Verneuil transforme le polar de vengeance en portrait d’une France industrielle, provinciale, verrouillée par ses codes, ses intérêts et ses silences. Leclercq est d’autant plus intéressant qu’il n’est pas un pur innocent car on sent qu'il a voulu entrer dans ce monde, en a désiré les signes, avant d’en comprendre brutalement la cruauté. Jean-Pau Belmondo impressionne justement parce qu’il retient quelque chose : moins solaire, moins cabotin, plus sec, plus fatigué, mais toujours charmeur, ironique et magnétique.
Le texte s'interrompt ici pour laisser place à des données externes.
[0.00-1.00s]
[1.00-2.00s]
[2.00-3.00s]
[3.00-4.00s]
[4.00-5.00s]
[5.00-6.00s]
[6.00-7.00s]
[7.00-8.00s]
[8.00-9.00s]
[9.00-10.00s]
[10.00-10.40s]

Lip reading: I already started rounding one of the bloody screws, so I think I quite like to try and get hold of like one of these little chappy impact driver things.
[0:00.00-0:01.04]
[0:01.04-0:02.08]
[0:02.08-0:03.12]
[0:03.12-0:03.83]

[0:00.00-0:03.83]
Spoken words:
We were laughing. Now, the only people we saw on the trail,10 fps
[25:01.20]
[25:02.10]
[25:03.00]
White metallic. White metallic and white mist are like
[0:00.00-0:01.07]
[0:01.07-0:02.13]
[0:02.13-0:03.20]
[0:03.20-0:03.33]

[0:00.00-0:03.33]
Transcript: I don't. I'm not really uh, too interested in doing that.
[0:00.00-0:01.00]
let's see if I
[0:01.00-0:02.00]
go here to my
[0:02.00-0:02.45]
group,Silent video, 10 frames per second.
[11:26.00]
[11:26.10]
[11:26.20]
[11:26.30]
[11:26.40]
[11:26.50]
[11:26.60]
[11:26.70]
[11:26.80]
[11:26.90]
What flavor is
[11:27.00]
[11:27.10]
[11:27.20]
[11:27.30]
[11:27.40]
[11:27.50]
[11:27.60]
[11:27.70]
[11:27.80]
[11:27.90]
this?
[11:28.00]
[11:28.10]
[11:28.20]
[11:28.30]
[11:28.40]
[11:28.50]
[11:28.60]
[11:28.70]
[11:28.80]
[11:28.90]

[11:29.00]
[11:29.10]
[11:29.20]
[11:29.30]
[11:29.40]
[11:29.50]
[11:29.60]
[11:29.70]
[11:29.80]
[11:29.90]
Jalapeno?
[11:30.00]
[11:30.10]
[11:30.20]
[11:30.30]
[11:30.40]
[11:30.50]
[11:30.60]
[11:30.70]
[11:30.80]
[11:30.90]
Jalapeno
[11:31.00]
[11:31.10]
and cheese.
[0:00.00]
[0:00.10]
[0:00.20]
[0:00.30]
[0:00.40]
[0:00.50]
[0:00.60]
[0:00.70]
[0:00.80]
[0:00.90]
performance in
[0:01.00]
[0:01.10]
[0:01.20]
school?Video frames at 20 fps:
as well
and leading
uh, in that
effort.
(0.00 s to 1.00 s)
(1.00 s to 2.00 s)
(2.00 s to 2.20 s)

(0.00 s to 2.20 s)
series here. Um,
J'ai vraiment aimé voir Bébél se retirer pour ce film. On sent dans son regard que les sept années perdues ont laissé une fatigue impossible à effacer. Face à lui, Bernard Blier est redoutable, avec cette manière de dominer sans hausser la voix, presque aimable jusque dans la saloperie. L'un des derniers grands rôles d'un monstre sacré du cinéma français.
La construction en allers-retours donne au film une vraie profondeur de mémoire, même si elle peut parfois égarer un peu dans son puzzle. Les dialogues d’Audiard ont ce plaisir de la formule qui fait mouche, au risque parfois de rendre certaines scènes plus écrites que naturelles. J’aime beaucoup la façon dont le Nord est filmé : les cheminées, les gares, les usines et les salons donnent à la corruption une présence concrète, presque anodine. Le film reste parfois instable, entre tragédie sociale, polar noir, comédie acide et règlement de comptes à la Belmondo, mais j'ai finalement trouvé que cette instabilité fait aussi partie de son charme. Au fond, on contemple le retour d’un fantôme dans une ville qui avait cru l’avoir effacé.